Bruce Gray, the respondent, was a full time employee of UWA as its Professor of Surgery from 1985 until 1997, when he went part time ("a fractional thirty percent appointment) focussing on clinical work at the Royal Perth Hospital. He was Head of UWA's Department of Surgery from October 1988 to December 1989. He resigned from UWA effective November 1999. As a full time employee the terms of his appointment required him to teach, conduct examinations, direct and supervise the work in his field. He was also required to undertake research, to organize research and generally to stimulate research among the staff and students.
UWA claimed that by reason of his employment Gray had obligations to UWA regarding inventions (the production and use of microparticles or "microspheres" for the targeted treatment of cancerous tumours in humans, particularly in the liver) that were said to have been made wholly or in part by Dr Gray. As a consequence it claimed proprietary rights in respect of those inventions and of associated patent applications and patents.
Gray indicated that research leading to his initial (1988) patent had been undertaken prior to employment by UWA.
The primary Judge (now French CJ of the High Court) dismissed UWA's claim in its entirety. In that instance the Court found that the University's case depended on the proposition that an implied term of Gray's contract of employment gave UWA ownership of intellectual property developed in the course of Gray's employment.

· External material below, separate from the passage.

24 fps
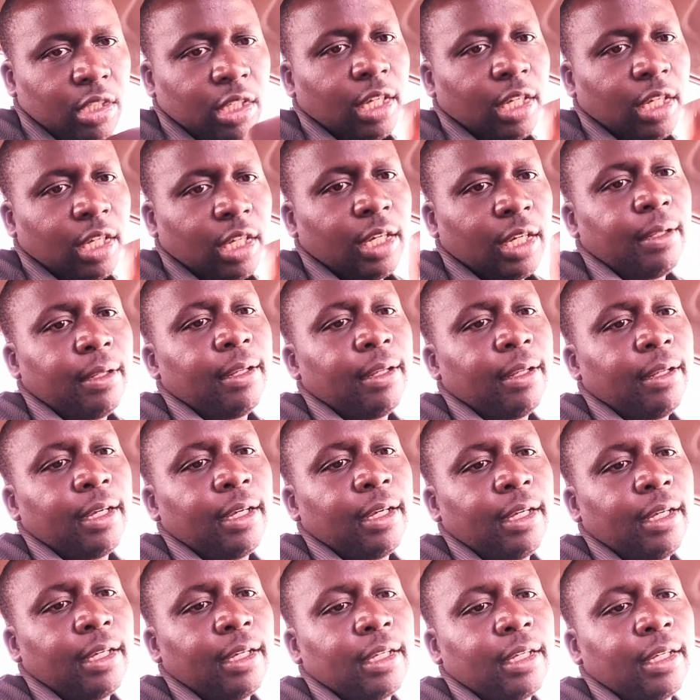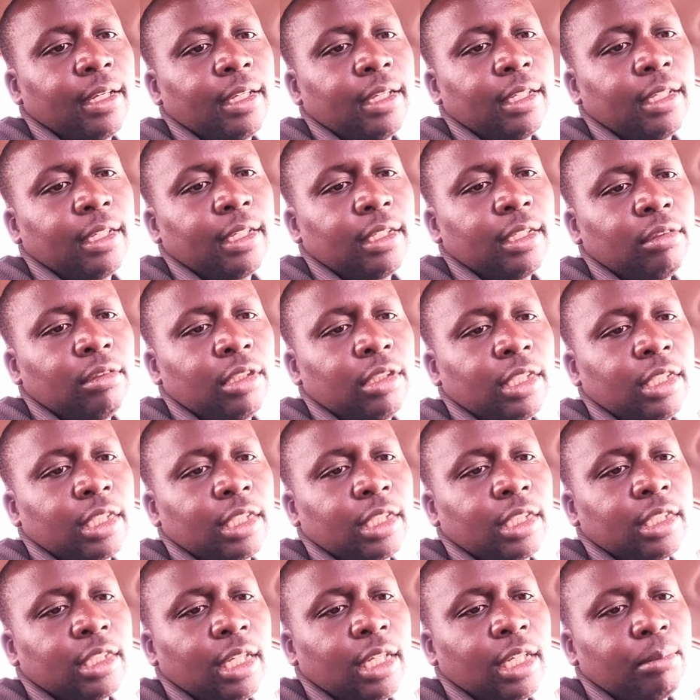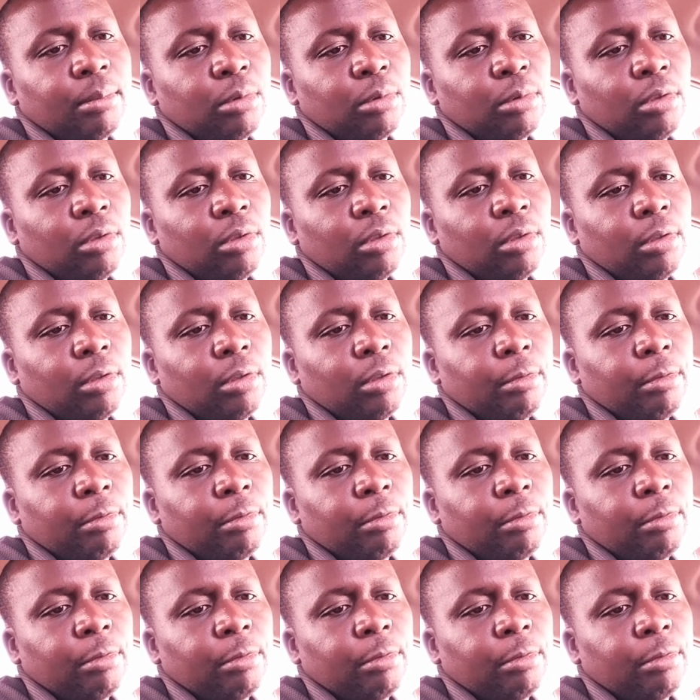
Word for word: and uh, it takes time to go off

The Court rejected that proposition, concluding that - in the absence of express agreement to the contrary - rights regarding inventions made by academic staff in the course of research (whether or not made with the use of UWA resources) ordinarily belong to the academic staff as the inventors under the Patents Act 1990 (Cth). The position would be different if staff had a contractual duty to produce inventions but "put simply, the duty to research did not signify a duty to invent".
The University's intellectual property Regulations asserted ownership by UWA of all IP developed by its staff (apart from most copyright). The Court held that such provisions of the IP Regulations as purported to vest intellectual property rights in UWA or to interfere with the intellectual property generated by its academic staff were beyond the University's regulation-making power and that the Regulations did not come into effect until the invention period.
The Full Court held that in relation to Gray's employment as a professor of surgery
there was no "duty to invent" and the conditions required for the implication of a term at law were not satisfied; - in absence of implication of terms in law, there was no independent fiduciary obligation of a kind and scope that made Gray as an employee accountable to UWA for the inventions, applications for patents, or patents; - on the evidence, UWA university had abandoned its patent committee mechanism (a feature of the contract betwen Gray and the University) and the term incorporating the patent regulations did not avail universityThe Full Court's decision is a reminder that the default position for patents differs from that of copyright created by employees, something that may surprise people who assume that all inventions created by employees areautomatically be owned by the employer. The decision highlights the need for research organisations to articulate coherent intellectual property policies and give effect to those policies through employment terms and administrative procedures. One implication is that universities and other research institutions will move to remind staff of existing policies, assert a particular interpretation of policies and procedures, and respond to greater activism by staff in contract negotiations. Another implication is that the decision will raise questions among current/former employees, university commercialisation units and business partners about the ownership of intellectual property created in the past. UWA v Gray has already prompted one high-tech business to seek reassurance from its public sector partner. The case isn't revolutionary but does present a 'wake up call' for institutions that haven't bothered to get their paperwork in order or that have assumed paperwork obviates any need to follow-through with actions.